Problem to solve: From the line containing "[0:00.00-0:01.00]" to the line containing "[0:08.00-0:08.68]" in the entries below, reproduce every line exactly, ends included. Nothing else belongs in the copy, and no pictures.

-- Records follows --

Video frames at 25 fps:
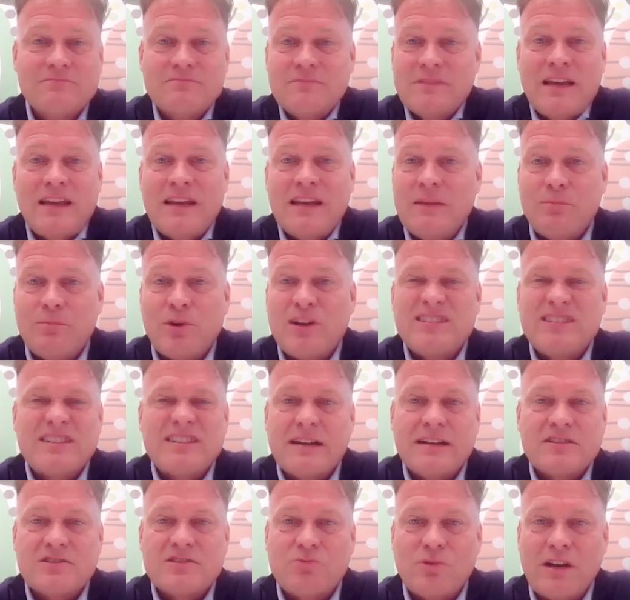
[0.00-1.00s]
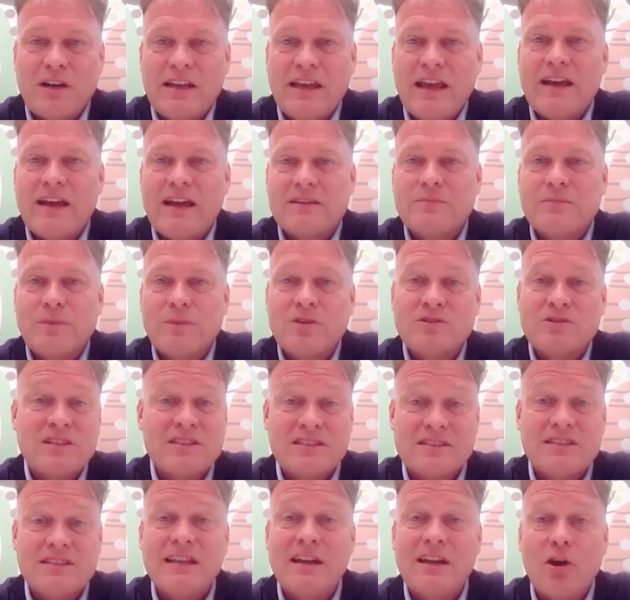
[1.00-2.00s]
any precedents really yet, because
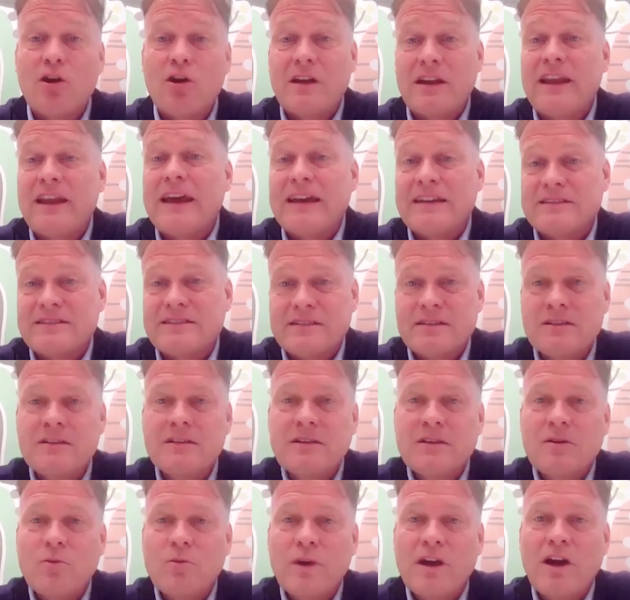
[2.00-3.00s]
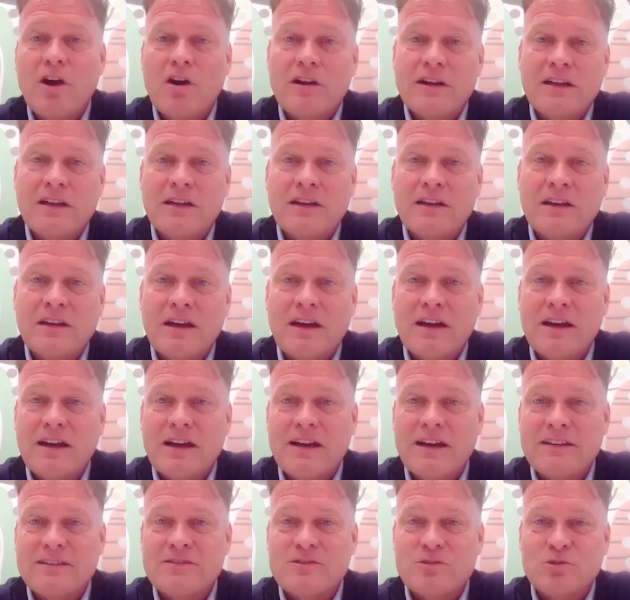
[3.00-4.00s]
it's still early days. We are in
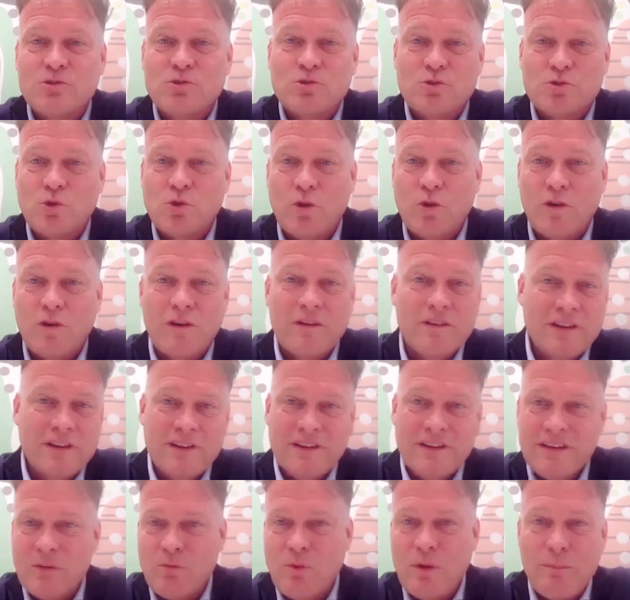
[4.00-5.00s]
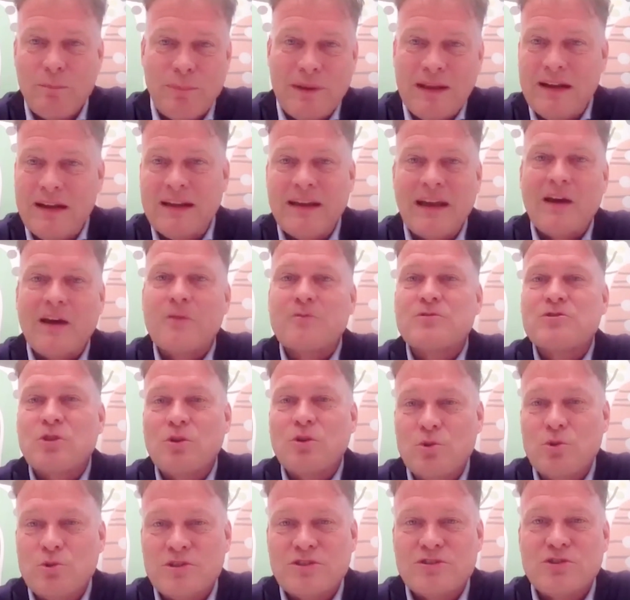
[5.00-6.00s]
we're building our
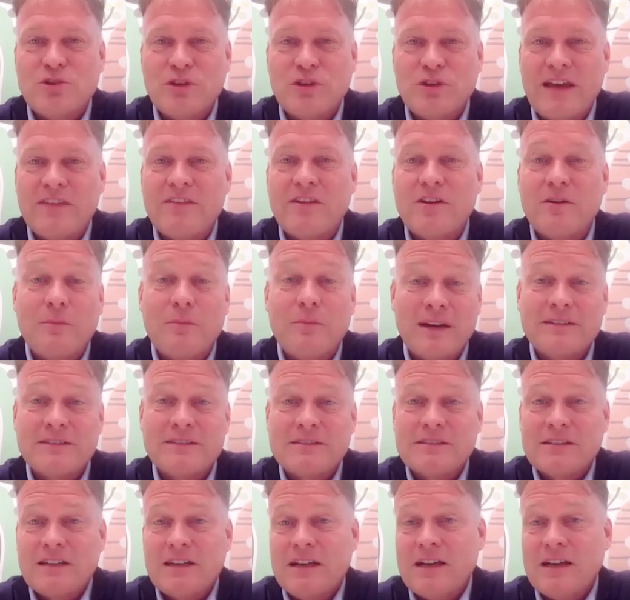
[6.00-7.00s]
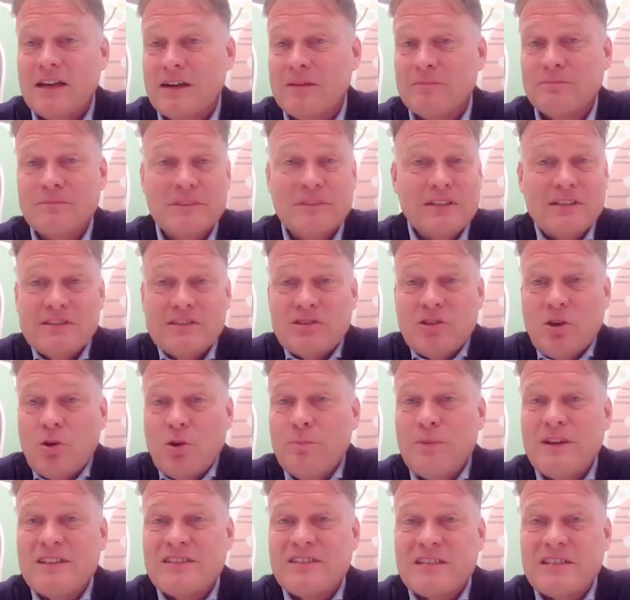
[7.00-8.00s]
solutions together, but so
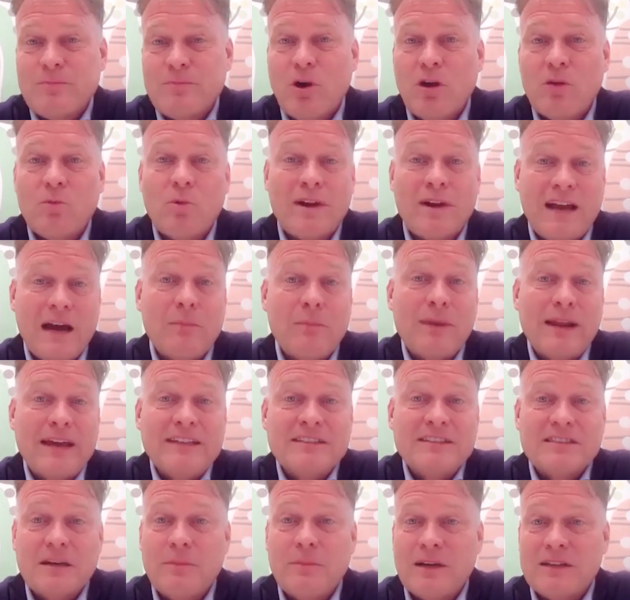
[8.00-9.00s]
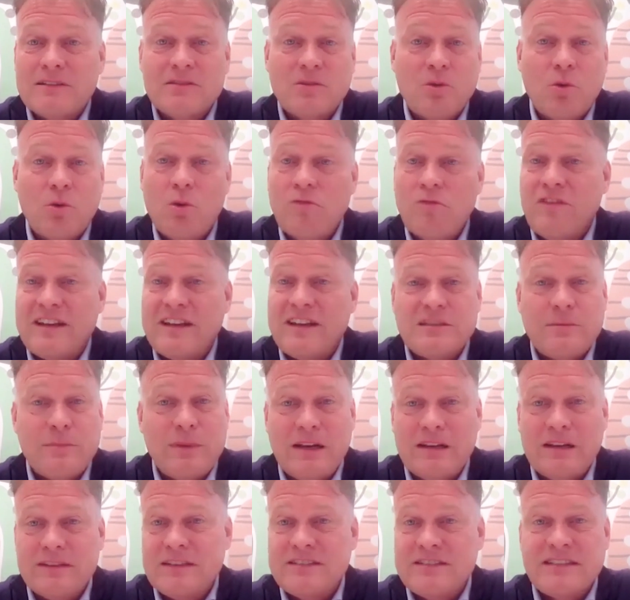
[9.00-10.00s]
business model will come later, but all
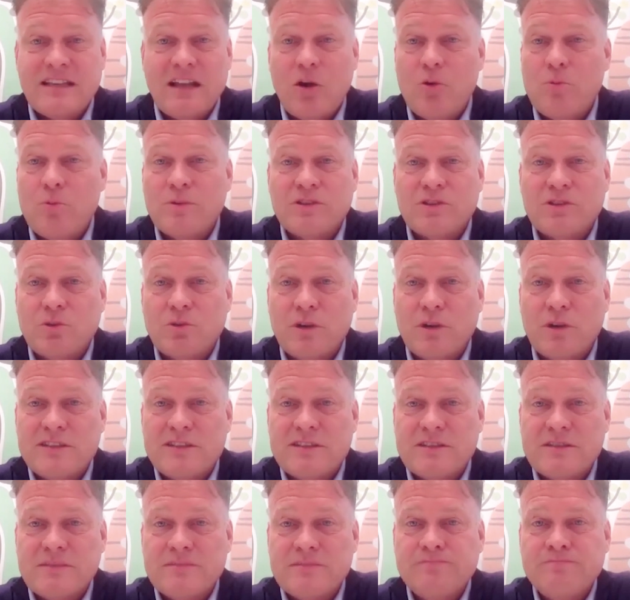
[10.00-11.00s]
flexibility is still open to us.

-- Records concluded --
-- Records follows --

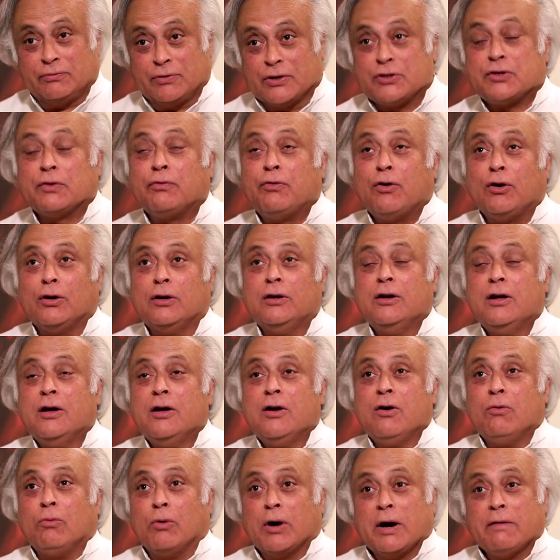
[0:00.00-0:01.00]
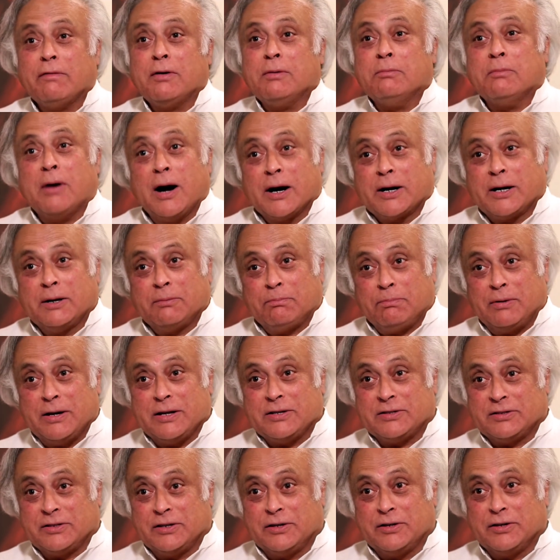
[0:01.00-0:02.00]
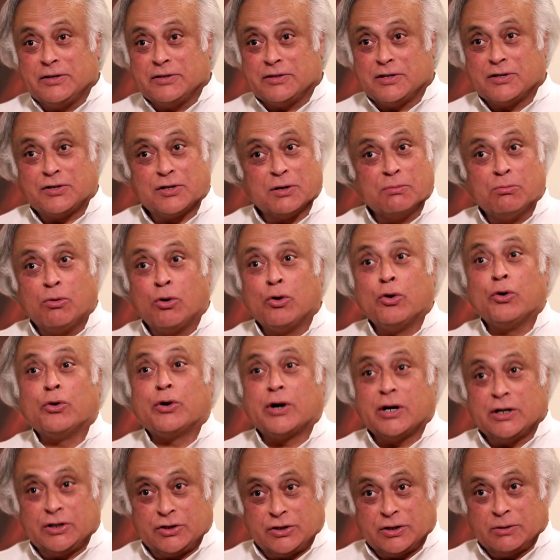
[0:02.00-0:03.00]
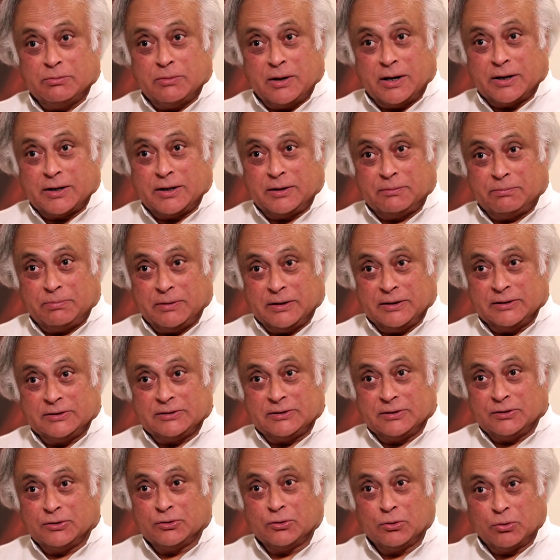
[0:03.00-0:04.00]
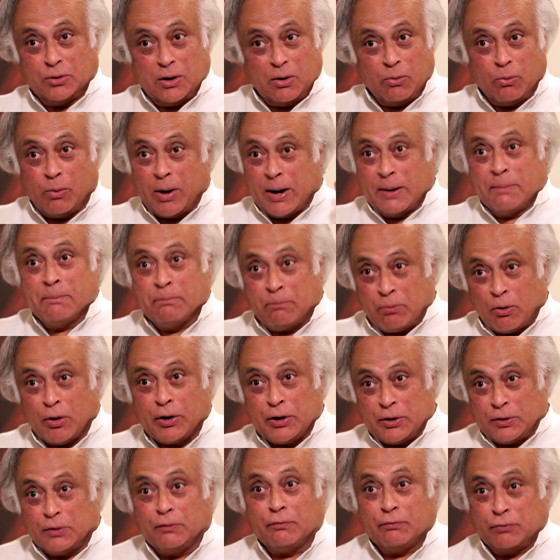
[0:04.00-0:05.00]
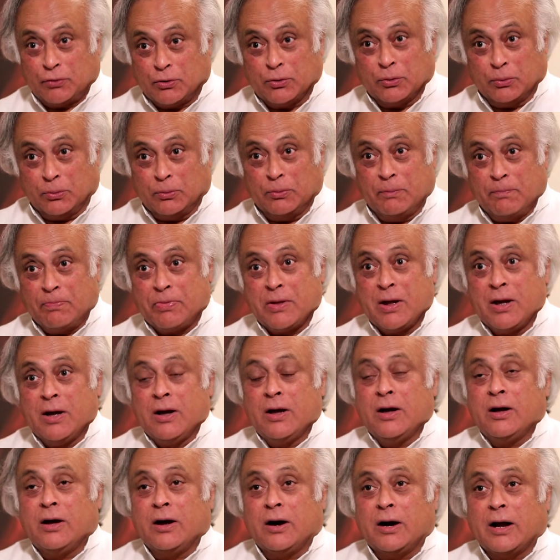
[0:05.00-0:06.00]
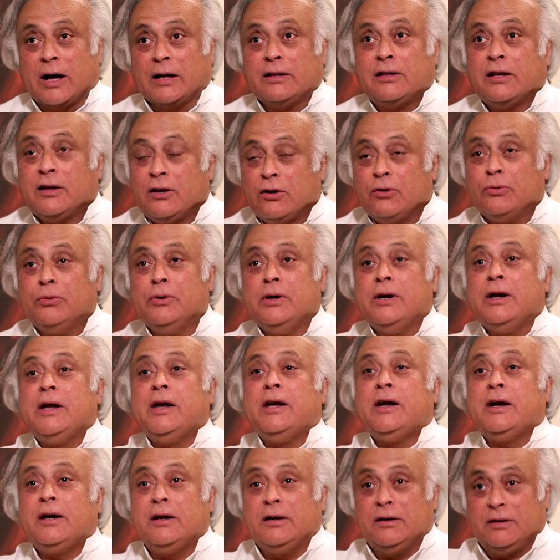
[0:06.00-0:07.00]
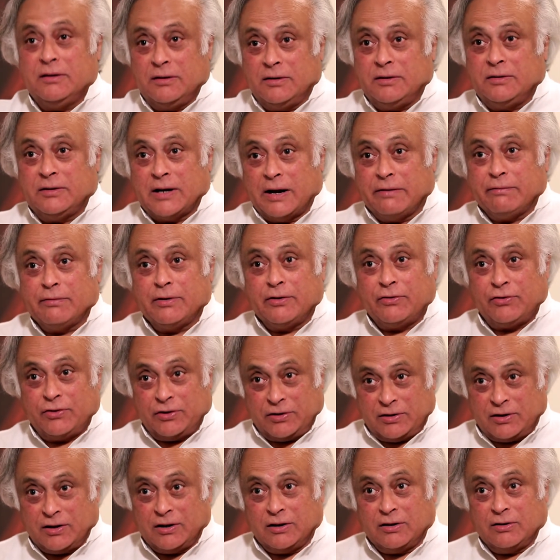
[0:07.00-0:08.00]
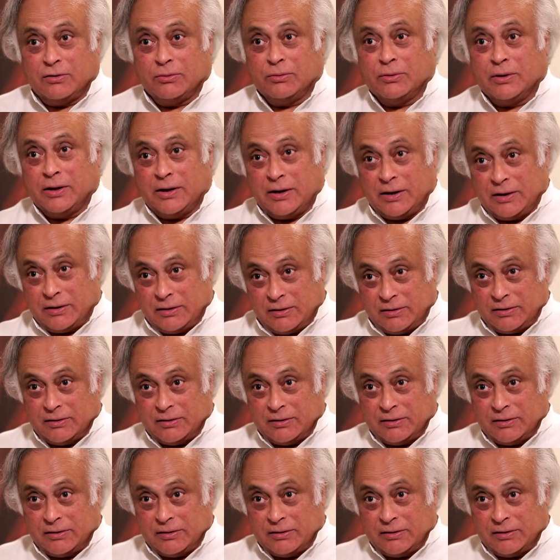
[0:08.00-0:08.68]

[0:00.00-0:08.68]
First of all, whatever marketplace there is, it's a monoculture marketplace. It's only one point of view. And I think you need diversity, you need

-- Records concluded --

Your response:
[0:00.00-0:01.00]
[0:01.00-0:02.00]
[0:02.00-0:03.00]
[0:03.00-0:04.00]
[0:04.00-0:05.00]
[0:05.00-0:06.00]
[0:06.00-0:07.00]
[0:07.00-0:08.00]
[0:08.00-0:08.68]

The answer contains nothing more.